Comprehensive income to shareholders climbed 40.9% year over year, to $397 million, driven primarily by unrealized gains on investments. Net investment income fell 1.7% year over year, to $91.3 million, given lower bond income on Markel's fixed maturity portfolio -- albeit primarily due to timing of maturities and purchases as compared to the same year-ago period.
Total invested assets stood at $18.5 billion at the quarter's end, up from $18.2 billion at the end of last quarter. Equity securities comprised just over $4.3 billion, or $23% of that total, up from 22% last quarter, and representing roughly 52% of shareholder's equity. During the subsequent conference call, Markel Chief Investment Officer (and now co-CEO) Tom Gayner made it a point to remind shareholders that Markel has historically invested between 50% and 80% of shareholders' equity in securities.
"Over the last year," Gayner explained, "we've had a higher degree of turnover in the portfolio than normal, which reflects our view that the landscape for business is changing at a faster pace than historically was the case. When refined, we tend to accumulate gradually and persistently over time."
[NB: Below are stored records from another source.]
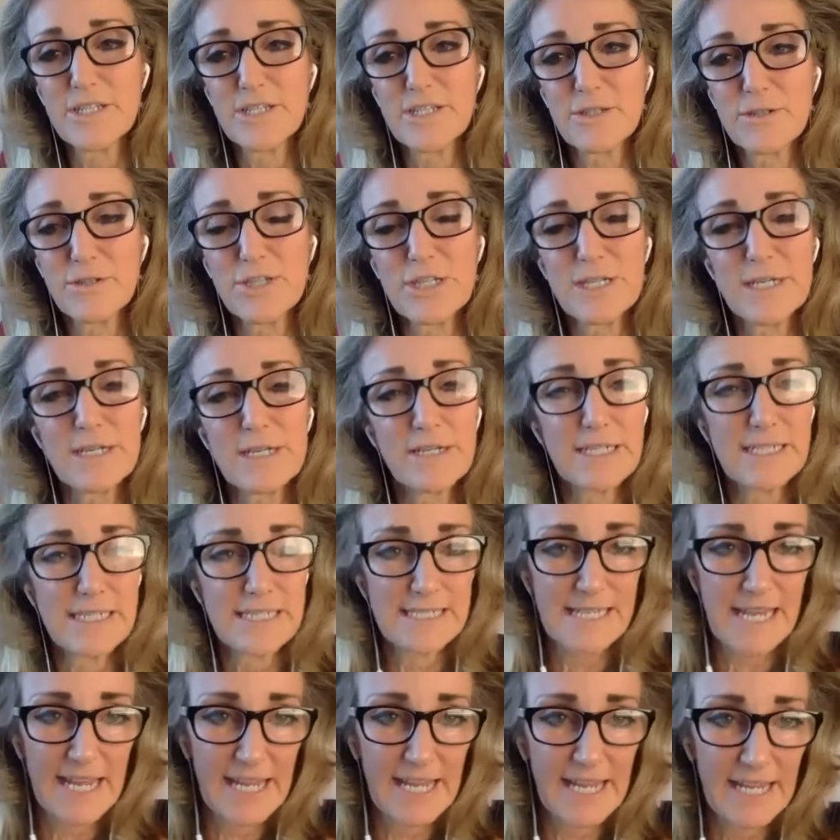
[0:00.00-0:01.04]
So Sherry is
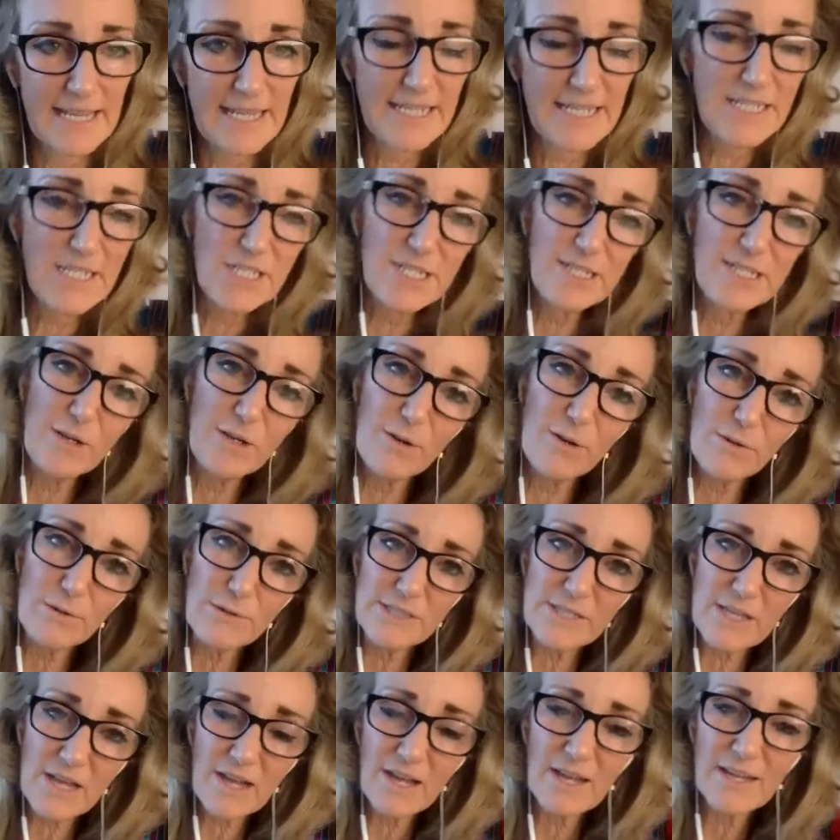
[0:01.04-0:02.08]
saying that she
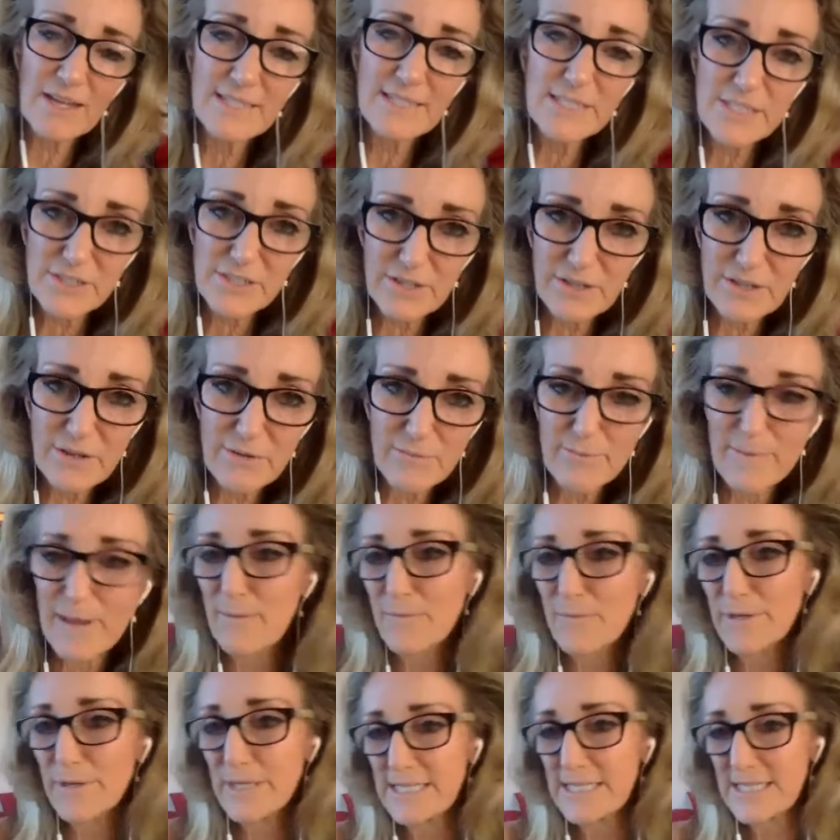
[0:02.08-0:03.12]
holds on to the
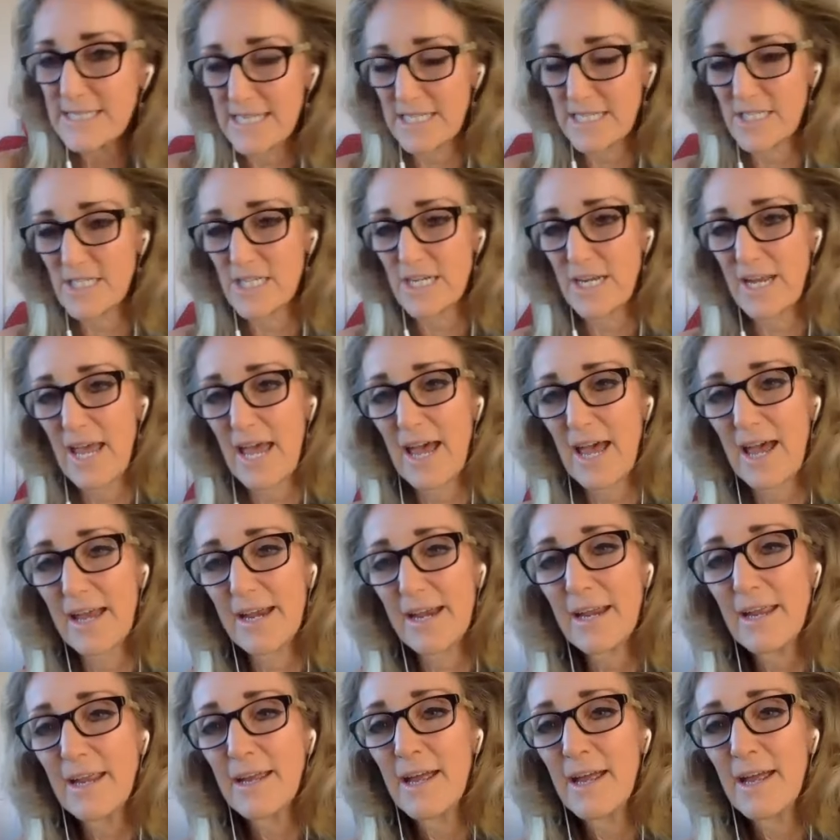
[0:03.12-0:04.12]
memories that she had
Fixed maturities comprised just under 55% of invested assets at the quarter's end, up from 52% last quarter, while short-term investments, cash, and cash equivalents represented the remaining 22%. Net unrealized gains (net of taxes) climbed to $1.7 billion from $1.5 billion last quarter. As another reminder, by holding equities for long periods of time without selling, Gayner ensures net unrealized investment gains can trend upward over the long term, helping the company avoid an unnecessary tax bill, and more effectively compound shareholders' returns.
(Continued) Underwriting outperformance
Markel's insurance businesses achieved another solidly profitable quarter. Markel's consolidated combined ratio remained steady from last quarter, at 88% -- meaning they earned $12 for every $100 in premiums they wrote -- including an 89% combined ratio from U.S. insurance, 95% from international insurance, and 82% from Markel's reinsurance operations. But this was also an increase from its even better 83% consolidated combined ratio in last year's first quarter, driven mostly by less favorable developments on prior years' loss reserves.
Next, gross premium volume grew 11% year over year, to just over $1.39 billion, including a 20% increase in gross premiums from reinsurance, to $453.5 million, 11% growth from U.S. Insurance, to $647.8 million, and a slight increase from International Insurance, to $291.4 million. This includes one additional week of gross premium volume during the quarter as compared to the same year-ago period.
Finally, with the non-insurance side of things over at Markel Ventures, operating revenue grew 16.7% year over year, to $286.5 million. This included a 20.2% year-over-year increase in manufacturing business revenue, to $192.7 million, 6.1% growth at non-manufacturing, to $93.8 million, a 27.8% decline in investment management business revenue, to $7.2 million, and a slight increase in "other" business revenue, to $6.3 million.
On the bottom line, Markel Ventures grew its net income to shareholders by 33.9%, to $14.1 million, and earnings before interest, taxes, depreciation, and amortization (EBITDA) increased 22.5%, to $41.1 million. Markel Ventures made no new acquisitions during the quarter, but did reveal that its total consideration for last quarter's acquisition of CapTech was $60.6 million. Financial contributions from this acquisition were included this quarter.
In the end, there were no big surprises from Markel in today's report. Rather, investors were treated to another steady quarter with solid contributions from investments, insurance, and Markel Ventures alike. While the market's muted reaction might not show it, investors should be more than happy with these results.